Наш автомобиль шёл первым.
За рулем сидел Трофим, раздувающийся от гордости и сияющий, как начищенная монета. Специально для поездки Надя — не знаю уж, с помощью магических или иных средств — покрасила ему усы в чёрный цвет. Усы отливали на солнце изумрудной зеленью, но Трофима эта мелочь совершенно не смущала. Сзади уселись дед и я.
— Возвращайся с победой! — услышал я детский возглас, когда автомобиль тронулся.
Мишель сумел-таки вырваться из цепких рук гувернёра и стоял у ворот, глядя вслед кортежу. Я обернулся и помахал ему рукой. Присутствовать на торжественной церемонии дозволялось только после достижения шестнадцати лет.
— Успел обзавестись поклонником? — улыбнулся дед.
Я неопределенно пожал плечами.
— Аделаида Фёдоровна, его матушка, жаловалась на тебя. Сказала, что ты позволил мальчику играть с оружием.
— Если бы отцом этого мальчика был я, он бы уже знал, что оружие — не игрушка, — проворчал я.
Дед завёл пространный монолог о воспитании подрастающего поколения. Я слушал вполуха.
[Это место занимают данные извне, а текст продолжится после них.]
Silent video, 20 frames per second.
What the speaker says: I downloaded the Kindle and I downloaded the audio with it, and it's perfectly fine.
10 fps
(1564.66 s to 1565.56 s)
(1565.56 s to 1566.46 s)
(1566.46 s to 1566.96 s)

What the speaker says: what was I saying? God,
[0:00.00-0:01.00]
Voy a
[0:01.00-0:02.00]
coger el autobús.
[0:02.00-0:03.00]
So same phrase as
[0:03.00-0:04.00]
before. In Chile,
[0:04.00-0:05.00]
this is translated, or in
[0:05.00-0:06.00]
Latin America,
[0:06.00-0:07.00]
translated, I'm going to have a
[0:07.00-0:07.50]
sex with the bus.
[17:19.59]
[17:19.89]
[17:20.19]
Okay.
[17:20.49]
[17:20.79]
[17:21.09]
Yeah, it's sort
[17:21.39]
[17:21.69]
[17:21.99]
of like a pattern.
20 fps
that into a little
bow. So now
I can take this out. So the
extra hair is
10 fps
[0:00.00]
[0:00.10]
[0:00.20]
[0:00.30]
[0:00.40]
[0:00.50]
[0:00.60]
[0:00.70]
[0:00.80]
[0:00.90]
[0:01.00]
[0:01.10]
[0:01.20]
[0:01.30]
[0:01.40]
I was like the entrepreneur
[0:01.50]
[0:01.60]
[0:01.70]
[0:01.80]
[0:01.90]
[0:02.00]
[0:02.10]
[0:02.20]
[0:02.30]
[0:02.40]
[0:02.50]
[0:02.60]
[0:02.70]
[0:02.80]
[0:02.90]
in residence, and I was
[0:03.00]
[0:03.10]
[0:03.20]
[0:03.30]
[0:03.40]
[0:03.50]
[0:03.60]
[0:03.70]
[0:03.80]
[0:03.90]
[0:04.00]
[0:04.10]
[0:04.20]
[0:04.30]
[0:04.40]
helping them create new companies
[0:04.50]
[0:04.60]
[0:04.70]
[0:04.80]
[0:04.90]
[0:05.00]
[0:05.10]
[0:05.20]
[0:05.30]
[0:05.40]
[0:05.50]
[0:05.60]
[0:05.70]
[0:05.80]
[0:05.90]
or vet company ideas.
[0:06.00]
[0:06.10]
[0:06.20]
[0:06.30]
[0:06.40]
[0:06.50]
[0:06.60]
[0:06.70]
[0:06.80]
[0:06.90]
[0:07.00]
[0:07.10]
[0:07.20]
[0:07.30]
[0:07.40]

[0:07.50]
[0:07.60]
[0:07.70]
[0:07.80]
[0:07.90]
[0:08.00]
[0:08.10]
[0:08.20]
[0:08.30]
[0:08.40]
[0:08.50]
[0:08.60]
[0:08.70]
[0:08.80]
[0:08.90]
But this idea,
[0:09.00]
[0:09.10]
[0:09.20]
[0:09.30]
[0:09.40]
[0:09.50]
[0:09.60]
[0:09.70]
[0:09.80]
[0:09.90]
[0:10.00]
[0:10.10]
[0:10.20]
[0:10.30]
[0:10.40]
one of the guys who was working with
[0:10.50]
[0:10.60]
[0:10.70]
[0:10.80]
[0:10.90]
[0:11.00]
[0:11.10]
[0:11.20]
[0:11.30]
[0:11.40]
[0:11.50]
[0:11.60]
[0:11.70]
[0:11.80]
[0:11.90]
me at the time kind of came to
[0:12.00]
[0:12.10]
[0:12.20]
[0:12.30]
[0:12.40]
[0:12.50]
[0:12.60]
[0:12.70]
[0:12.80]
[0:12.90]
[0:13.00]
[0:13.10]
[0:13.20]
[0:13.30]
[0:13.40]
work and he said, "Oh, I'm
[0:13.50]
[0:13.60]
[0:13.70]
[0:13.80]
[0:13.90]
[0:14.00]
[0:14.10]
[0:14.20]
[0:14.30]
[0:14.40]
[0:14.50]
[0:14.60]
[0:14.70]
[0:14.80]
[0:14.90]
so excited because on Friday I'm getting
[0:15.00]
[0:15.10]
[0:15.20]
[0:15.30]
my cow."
Я вдруг понял, что мне не нравится происходящее.
В этом мире я стал Костей Барятинским. Сейчас вдруг отчётливо понял, что Платон прав — я действительно принял это имя. Наконец-то смирился с тем, что теперь я — другой человек. Однако инстинкты Капитана Чейна от принятия никуда не делись. А хвалёное чутьё Чейна, то самое знаменитое шестое чувство, о котором слагали легенды подпольщики, сейчас во весь голос кричало об опасности.